Work instruction
Each record in the listing below is to be duplicated exactly.

======

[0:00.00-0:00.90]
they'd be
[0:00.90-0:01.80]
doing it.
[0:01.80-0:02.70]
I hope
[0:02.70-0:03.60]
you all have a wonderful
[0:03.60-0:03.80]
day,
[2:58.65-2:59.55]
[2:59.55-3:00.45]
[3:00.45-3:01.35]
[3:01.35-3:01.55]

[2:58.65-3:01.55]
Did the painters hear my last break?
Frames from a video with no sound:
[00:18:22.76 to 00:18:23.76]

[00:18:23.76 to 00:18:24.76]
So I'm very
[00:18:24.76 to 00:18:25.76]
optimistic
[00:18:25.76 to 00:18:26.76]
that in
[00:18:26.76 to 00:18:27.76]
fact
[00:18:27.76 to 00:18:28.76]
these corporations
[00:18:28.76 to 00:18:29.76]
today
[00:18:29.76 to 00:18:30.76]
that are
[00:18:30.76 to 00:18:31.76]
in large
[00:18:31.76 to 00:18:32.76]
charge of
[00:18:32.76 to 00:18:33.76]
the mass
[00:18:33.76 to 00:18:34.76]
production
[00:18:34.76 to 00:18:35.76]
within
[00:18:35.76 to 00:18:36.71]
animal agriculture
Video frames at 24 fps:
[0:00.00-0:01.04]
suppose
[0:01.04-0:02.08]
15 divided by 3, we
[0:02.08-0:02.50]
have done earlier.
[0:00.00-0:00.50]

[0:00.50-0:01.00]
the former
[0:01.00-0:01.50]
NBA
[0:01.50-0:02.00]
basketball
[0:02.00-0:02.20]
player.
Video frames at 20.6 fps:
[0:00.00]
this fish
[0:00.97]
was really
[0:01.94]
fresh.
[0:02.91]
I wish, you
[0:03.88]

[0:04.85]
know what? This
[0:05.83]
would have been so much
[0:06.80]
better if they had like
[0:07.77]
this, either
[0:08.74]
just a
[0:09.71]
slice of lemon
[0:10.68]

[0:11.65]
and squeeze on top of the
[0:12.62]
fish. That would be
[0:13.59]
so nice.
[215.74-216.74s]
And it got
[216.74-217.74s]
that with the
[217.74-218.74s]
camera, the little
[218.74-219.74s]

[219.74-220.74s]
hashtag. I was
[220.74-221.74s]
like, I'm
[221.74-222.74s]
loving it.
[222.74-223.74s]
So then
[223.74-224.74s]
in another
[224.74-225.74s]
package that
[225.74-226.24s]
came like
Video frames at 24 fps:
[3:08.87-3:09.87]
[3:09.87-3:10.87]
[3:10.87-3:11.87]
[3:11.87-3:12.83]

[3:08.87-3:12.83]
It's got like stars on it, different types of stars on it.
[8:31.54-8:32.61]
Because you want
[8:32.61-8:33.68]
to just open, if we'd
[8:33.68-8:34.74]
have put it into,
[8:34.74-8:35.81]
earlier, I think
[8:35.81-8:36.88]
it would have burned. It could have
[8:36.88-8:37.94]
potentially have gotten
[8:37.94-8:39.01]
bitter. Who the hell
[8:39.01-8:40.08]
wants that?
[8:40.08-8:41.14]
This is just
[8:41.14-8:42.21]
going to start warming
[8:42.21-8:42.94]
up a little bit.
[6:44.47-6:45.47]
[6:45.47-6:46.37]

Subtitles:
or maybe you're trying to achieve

======

Solution for this task
[0:00.00-0:00.90]
they'd be
[0:00.90-0:01.80]
doing it.
[0:01.80-0:02.70]
I hope
[0:02.70-0:03.60]
you all have a wonderful
[0:03.60-0:03.80]
day,
[2:58.65-2:59.55]
[2:59.55-3:00.45]
[3:00.45-3:01.35]
[3:01.35-3:01.55]

[2:58.65-3:01.55]
Did the painters hear my last break?
Frames from a video with no sound:
[00:18:22.76 to 00:18:23.76]

[00:18:23.76 to 00:18:24.76]
So I'm very
[00:18:24.76 to 00:18:25.76]
optimistic
[00:18:25.76 to 00:18:26.76]
that in
[00:18:26.76 to 00:18:27.76]
fact
[00:18:27.76 to 00:18:28.76]
these corporations
[00:18:28.76 to 00:18:29.76]
today
[00:18:29.76 to 00:18:30.76]
that are
[00:18:30.76 to 00:18:31.76]
in large
[00:18:31.76 to 00:18:32.76]
charge of
[00:18:32.76 to 00:18:33.76]
the mass
[00:18:33.76 to 00:18:34.76]
production
[00:18:34.76 to 00:18:35.76]
within
[00:18:35.76 to 00:18:36.71]
animal agriculture
Video frames at 24 fps:
[0:00.00-0:01.04]
suppose
[0:01.04-0:02.08]
15 divided by 3, we
[0:02.08-0:02.50]
have done earlier.
[0:00.00-0:00.50]

[0:00.50-0:01.00]
the former
[0:01.00-0:01.50]
NBA
[0:01.50-0:02.00]
basketball
[0:02.00-0:02.20]
player.
Video frames at 20.6 fps:
[0:00.00]
this fish
[0:00.97]
was really
[0:01.94]
fresh.
[0:02.91]
I wish, you
[0:03.88]

[0:04.85]
know what? This
[0:05.83]
would have been so much
[0:06.80]
better if they had like
[0:07.77]
this, either
[0:08.74]
just a
[0:09.71]
slice of lemon
[0:10.68]

[0:11.65]
and squeeze on top of the
[0:12.62]
fish. That would be
[0:13.59]
so nice.
[215.74-216.74s]
And it got
[216.74-217.74s]
that with the
[217.74-218.74s]
camera, the little
[218.74-219.74s]

[219.74-220.74s]
hashtag. I was
[220.74-221.74s]
like, I'm
[221.74-222.74s]
loving it.
[222.74-223.74s]
So then
[223.74-224.74s]
in another
[224.74-225.74s]
package that
[225.74-226.24s]
came like
Video frames at 24 fps:
[3:08.87-3:09.87]
[3:09.87-3:10.87]
[3:10.87-3:11.87]
[3:11.87-3:12.83]

[3:08.87-3:12.83]
It's got like stars on it, different types of stars on it.
[8:31.54-8:32.61]
Because you want
[8:32.61-8:33.68]
to just open, if we'd
[8:33.68-8:34.74]
have put it into,
[8:34.74-8:35.81]
earlier, I think
[8:35.81-8:36.88]
it would have burned. It could have
[8:36.88-8:37.94]
potentially have gotten
[8:37.94-8:39.01]
bitter. Who the hell
[8:39.01-8:40.08]
wants that?
[8:40.08-8:41.14]
This is just
[8:41.14-8:42.21]
going to start warming
[8:42.21-8:42.94]
up a little bit.
[6:44.47-6:45.47]
[6:45.47-6:46.37]

Subtitles:
or maybe you're trying to achieve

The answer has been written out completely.